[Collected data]
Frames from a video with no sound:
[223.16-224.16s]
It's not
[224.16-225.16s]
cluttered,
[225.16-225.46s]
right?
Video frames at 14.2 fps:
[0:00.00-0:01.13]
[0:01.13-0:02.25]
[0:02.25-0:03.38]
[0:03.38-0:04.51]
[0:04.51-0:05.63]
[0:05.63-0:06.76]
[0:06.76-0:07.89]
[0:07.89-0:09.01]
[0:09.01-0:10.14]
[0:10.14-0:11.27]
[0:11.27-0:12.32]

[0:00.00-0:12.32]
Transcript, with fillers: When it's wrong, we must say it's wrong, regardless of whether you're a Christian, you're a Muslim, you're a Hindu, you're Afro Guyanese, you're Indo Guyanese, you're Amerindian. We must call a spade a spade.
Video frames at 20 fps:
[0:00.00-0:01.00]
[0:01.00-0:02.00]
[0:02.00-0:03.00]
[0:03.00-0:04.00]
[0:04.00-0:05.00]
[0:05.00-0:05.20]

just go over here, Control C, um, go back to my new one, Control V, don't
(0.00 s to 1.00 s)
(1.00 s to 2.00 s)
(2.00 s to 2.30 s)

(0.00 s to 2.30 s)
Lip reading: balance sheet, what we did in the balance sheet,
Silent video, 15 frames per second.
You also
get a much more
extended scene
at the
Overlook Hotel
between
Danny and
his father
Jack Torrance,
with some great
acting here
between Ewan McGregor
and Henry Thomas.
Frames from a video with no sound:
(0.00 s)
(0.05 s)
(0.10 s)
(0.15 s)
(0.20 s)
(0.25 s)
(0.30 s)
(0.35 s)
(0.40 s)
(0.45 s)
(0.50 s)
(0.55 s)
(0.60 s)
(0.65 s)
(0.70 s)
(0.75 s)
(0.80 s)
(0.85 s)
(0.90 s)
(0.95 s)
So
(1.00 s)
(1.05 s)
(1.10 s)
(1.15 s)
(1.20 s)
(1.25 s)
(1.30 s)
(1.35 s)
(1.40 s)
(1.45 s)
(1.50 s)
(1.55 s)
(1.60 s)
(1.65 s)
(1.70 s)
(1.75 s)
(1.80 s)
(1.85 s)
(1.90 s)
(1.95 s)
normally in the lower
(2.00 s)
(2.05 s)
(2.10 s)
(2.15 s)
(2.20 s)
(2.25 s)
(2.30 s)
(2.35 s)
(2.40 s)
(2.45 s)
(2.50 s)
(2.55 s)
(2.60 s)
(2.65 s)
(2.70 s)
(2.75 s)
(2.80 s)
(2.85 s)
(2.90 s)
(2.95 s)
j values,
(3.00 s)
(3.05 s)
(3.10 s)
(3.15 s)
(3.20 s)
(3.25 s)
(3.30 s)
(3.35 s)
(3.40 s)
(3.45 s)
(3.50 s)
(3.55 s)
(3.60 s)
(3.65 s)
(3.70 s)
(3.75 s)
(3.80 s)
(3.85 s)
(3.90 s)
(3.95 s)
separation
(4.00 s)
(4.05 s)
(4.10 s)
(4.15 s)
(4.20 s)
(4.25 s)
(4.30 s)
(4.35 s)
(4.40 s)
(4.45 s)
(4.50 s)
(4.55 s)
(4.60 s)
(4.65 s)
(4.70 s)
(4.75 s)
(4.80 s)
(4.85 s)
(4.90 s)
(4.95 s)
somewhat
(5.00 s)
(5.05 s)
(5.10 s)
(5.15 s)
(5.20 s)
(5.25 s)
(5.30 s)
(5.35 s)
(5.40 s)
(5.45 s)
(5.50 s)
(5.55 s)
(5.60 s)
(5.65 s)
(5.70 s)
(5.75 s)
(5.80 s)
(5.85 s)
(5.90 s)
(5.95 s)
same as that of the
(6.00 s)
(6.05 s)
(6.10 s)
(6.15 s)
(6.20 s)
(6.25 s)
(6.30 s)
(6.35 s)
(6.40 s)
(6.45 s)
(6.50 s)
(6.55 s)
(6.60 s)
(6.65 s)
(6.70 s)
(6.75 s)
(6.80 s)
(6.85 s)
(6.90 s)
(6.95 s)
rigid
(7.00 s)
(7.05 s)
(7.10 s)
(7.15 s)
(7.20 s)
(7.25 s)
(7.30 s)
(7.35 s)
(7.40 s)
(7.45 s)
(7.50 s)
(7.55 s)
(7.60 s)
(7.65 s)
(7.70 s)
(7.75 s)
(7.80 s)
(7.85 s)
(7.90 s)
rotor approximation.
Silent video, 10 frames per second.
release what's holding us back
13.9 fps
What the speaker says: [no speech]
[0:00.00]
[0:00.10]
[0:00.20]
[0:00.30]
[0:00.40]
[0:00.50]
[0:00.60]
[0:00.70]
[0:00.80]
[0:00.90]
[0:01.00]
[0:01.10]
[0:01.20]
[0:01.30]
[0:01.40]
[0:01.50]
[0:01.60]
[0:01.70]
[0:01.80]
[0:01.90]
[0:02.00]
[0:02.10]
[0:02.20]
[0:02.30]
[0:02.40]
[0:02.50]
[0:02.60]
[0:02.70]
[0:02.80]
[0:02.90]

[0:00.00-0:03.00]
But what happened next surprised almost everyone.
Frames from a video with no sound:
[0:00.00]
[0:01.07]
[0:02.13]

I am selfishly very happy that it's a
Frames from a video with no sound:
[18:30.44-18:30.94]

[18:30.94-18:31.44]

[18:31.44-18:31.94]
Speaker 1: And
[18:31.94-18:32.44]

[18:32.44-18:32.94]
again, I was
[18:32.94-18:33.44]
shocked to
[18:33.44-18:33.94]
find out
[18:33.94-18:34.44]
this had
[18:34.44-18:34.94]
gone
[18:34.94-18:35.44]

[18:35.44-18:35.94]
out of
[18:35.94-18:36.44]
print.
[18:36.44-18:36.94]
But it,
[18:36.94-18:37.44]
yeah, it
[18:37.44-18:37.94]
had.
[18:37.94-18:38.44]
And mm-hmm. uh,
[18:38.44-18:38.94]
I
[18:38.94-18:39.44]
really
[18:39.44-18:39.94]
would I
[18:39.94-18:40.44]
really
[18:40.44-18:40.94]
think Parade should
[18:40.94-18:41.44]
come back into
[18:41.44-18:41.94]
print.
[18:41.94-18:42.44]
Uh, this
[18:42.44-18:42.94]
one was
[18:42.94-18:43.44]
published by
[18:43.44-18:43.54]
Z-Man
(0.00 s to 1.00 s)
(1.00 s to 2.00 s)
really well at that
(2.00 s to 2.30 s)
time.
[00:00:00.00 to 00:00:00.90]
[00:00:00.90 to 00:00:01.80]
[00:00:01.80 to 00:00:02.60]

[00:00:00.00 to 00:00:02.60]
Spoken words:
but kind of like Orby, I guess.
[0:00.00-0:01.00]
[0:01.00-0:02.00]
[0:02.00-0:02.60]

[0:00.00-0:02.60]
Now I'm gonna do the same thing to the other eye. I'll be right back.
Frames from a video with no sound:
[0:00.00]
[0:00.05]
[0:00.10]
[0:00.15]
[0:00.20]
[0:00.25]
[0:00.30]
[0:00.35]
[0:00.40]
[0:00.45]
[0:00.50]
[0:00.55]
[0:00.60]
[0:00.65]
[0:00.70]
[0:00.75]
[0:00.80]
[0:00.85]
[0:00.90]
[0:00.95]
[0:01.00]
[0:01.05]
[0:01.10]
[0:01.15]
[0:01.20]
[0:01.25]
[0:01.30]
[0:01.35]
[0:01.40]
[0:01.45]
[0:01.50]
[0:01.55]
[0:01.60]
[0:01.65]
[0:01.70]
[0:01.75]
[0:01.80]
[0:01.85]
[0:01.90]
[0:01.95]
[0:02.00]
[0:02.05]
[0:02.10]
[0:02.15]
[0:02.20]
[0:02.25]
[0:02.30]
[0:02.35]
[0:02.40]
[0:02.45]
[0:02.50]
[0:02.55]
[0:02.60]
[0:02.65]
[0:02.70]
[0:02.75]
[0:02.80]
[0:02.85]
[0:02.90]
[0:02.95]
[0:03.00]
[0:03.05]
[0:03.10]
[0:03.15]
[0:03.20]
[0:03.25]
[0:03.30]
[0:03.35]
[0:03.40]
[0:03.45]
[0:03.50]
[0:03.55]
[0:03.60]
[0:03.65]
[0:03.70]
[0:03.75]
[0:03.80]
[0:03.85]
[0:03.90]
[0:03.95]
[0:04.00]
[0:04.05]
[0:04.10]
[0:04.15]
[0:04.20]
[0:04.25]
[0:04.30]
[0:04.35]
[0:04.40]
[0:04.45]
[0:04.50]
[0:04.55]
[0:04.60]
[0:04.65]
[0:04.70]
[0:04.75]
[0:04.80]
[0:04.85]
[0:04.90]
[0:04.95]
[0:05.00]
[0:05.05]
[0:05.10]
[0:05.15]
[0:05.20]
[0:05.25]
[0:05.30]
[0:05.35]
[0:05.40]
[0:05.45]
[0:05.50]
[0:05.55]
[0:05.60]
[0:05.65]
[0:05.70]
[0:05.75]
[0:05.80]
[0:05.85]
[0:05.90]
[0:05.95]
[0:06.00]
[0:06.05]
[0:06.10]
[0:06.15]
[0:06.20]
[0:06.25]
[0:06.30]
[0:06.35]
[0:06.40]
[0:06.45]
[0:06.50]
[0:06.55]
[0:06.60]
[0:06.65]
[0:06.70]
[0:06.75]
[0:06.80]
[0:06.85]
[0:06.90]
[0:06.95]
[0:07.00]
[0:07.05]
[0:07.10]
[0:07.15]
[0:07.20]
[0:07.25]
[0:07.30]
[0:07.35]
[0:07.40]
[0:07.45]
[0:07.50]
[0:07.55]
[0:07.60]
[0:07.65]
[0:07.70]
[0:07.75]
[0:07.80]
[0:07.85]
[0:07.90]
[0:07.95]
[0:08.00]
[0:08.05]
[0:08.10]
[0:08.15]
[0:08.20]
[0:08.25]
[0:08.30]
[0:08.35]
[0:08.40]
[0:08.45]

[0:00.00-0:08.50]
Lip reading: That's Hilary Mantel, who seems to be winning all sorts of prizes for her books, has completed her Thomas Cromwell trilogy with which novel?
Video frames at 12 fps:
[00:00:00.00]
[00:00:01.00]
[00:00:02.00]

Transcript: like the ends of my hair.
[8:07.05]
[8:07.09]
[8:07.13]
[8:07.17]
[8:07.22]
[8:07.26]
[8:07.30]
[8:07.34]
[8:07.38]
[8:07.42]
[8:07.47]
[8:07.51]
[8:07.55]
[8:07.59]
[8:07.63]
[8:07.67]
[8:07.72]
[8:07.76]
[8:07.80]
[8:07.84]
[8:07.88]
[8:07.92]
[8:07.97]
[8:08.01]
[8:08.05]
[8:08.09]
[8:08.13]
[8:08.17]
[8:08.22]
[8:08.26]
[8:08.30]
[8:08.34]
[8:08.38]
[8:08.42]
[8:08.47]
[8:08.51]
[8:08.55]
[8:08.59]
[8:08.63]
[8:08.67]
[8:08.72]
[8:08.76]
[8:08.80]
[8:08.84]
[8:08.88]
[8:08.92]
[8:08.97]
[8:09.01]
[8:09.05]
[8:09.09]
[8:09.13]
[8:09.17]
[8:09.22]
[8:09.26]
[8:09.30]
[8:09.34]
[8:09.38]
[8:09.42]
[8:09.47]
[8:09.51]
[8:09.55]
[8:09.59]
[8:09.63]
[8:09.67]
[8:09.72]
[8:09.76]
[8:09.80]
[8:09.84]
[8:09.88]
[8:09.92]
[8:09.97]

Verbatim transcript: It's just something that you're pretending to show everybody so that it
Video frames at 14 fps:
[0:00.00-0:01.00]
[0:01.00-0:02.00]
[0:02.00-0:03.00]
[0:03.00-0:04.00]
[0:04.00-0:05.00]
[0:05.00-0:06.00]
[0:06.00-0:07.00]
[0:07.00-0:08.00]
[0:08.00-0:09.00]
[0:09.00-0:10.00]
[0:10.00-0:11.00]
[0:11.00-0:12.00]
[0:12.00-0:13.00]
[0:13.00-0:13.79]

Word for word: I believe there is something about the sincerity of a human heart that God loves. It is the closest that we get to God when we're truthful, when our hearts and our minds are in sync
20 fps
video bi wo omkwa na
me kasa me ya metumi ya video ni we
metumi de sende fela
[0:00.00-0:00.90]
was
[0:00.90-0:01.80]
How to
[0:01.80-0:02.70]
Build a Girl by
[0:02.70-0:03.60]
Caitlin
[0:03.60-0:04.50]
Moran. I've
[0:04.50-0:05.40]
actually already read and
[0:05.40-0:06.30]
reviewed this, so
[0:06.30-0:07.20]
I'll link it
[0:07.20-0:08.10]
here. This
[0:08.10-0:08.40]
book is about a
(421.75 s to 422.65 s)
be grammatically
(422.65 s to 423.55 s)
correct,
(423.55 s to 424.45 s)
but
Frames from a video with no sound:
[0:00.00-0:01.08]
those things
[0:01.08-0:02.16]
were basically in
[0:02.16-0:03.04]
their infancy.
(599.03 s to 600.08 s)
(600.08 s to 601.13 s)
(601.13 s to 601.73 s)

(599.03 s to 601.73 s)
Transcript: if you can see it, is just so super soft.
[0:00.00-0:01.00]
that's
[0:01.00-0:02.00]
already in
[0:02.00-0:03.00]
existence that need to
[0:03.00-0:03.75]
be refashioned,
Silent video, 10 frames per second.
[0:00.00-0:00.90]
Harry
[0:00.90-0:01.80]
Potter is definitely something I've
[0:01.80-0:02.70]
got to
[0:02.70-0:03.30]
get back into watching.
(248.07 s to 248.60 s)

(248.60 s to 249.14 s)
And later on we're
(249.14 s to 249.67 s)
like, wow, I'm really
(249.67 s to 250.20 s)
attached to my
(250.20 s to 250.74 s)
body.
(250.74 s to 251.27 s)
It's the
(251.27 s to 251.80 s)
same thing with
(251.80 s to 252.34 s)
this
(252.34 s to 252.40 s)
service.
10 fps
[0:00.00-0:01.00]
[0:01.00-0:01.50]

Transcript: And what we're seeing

- _TASK TO COMPLETE_
Each line from the start of the records through the line holding "[0:00.00-0:12.32]" must be returned exactly; nothing else belongs in the answer.

- _SOLUTION FOR THIS PROBLEM_
Frames from a video with no sound:
[223.16-224.16s]
It's not
[224.16-225.16s]
cluttered,
[225.16-225.46s]
right?
Video frames at 14.2 fps:
[0:00.00-0:01.13]
[0:01.13-0:02.25]
[0:02.25-0:03.38]
[0:03.38-0:04.51]
[0:04.51-0:05.63]
[0:05.63-0:06.76]
[0:06.76-0:07.89]
[0:07.89-0:09.01]
[0:09.01-0:10.14]
[0:10.14-0:11.27]
[0:11.27-0:12.32]

[0:00.00-0:12.32]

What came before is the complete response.